» PROBLEM
Copy out nothing but the lines from the one holding "[0:01.04-0:02.08]" through the end of the entries below, exactly as written and without the pictures.

*** EXTRACTED INFORMATION ***

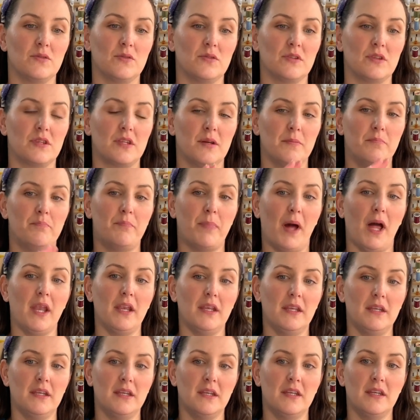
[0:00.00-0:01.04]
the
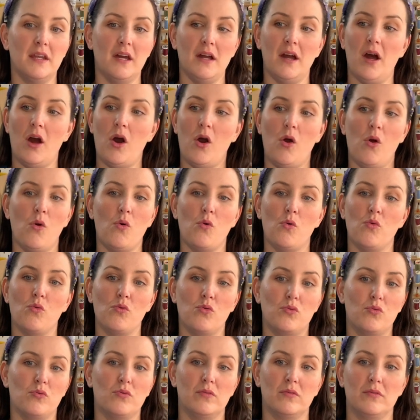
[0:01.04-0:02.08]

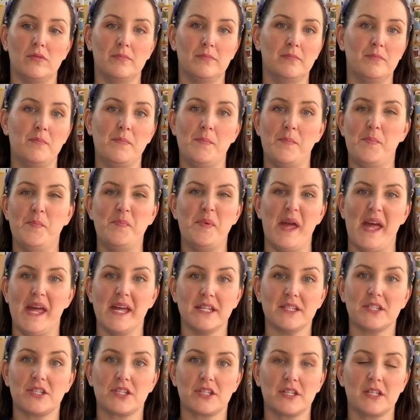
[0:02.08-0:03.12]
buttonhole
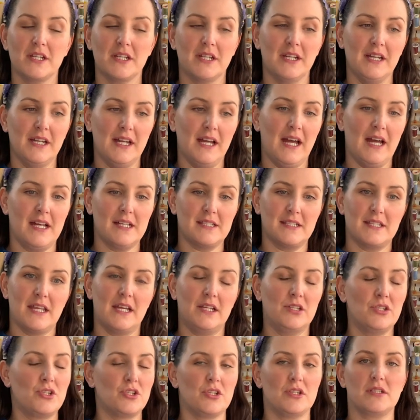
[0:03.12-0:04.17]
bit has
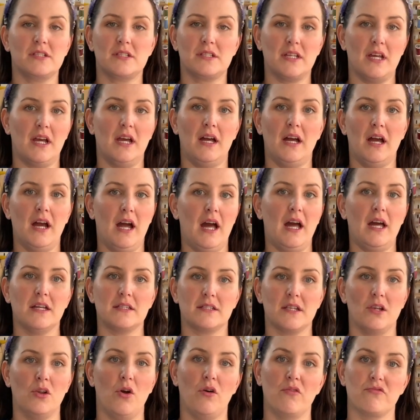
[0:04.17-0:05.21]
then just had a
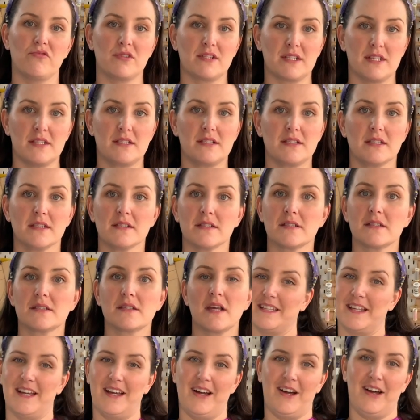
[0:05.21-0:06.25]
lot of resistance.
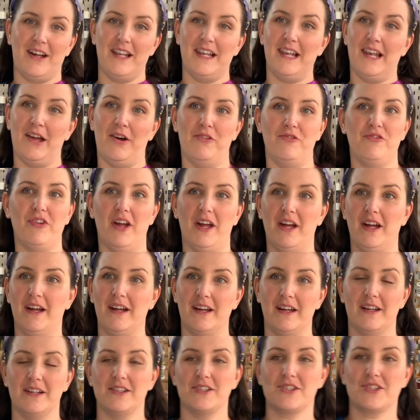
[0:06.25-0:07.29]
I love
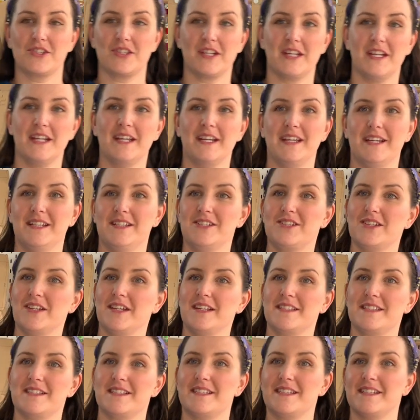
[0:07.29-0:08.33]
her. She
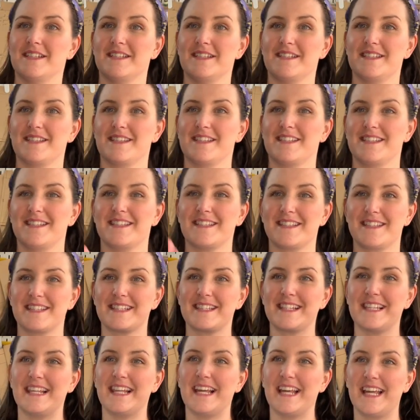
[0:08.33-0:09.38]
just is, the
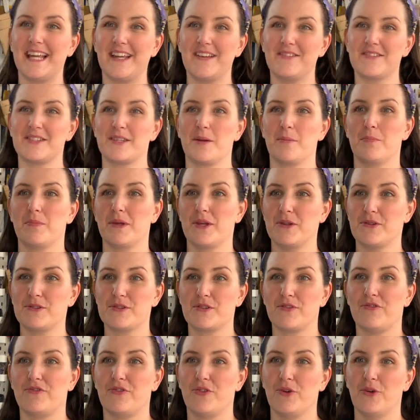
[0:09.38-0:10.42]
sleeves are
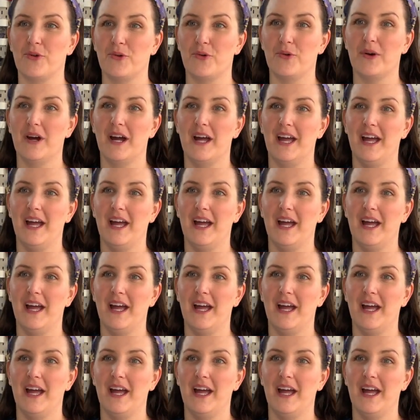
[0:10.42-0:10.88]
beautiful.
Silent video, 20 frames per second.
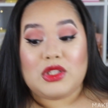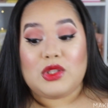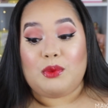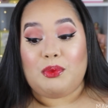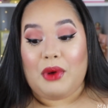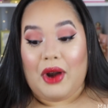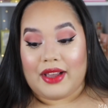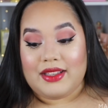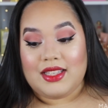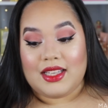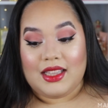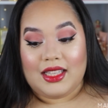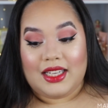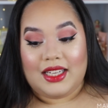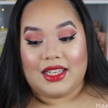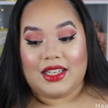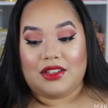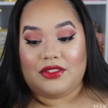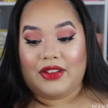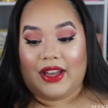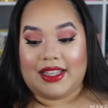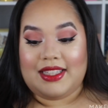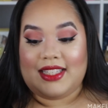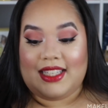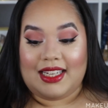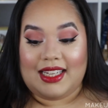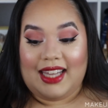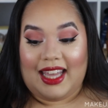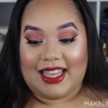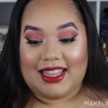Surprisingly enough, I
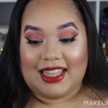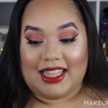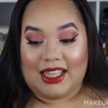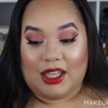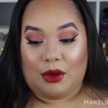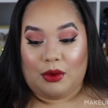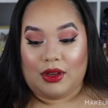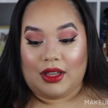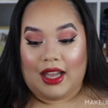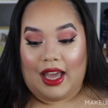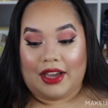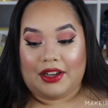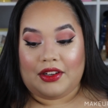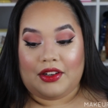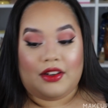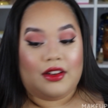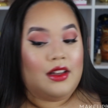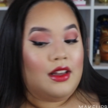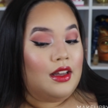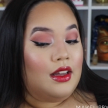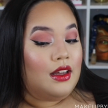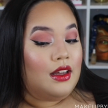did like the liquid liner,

*** End of EXTRACTED INFORMATION ***

» RESPONSE
[0:01.04-0:02.08]

[0:02.08-0:03.12]
buttonhole
[0:03.12-0:04.17]
bit has
[0:04.17-0:05.21]
then just had a
[0:05.21-0:06.25]
lot of resistance.
[0:06.25-0:07.29]
I love
[0:07.29-0:08.33]
her. She
[0:08.33-0:09.38]
just is, the
[0:09.38-0:10.42]
sleeves are
[0:10.42-0:10.88]
beautiful.
Silent video, 20 frames per second.
Surprisingly enough, I
did like the liquid liner,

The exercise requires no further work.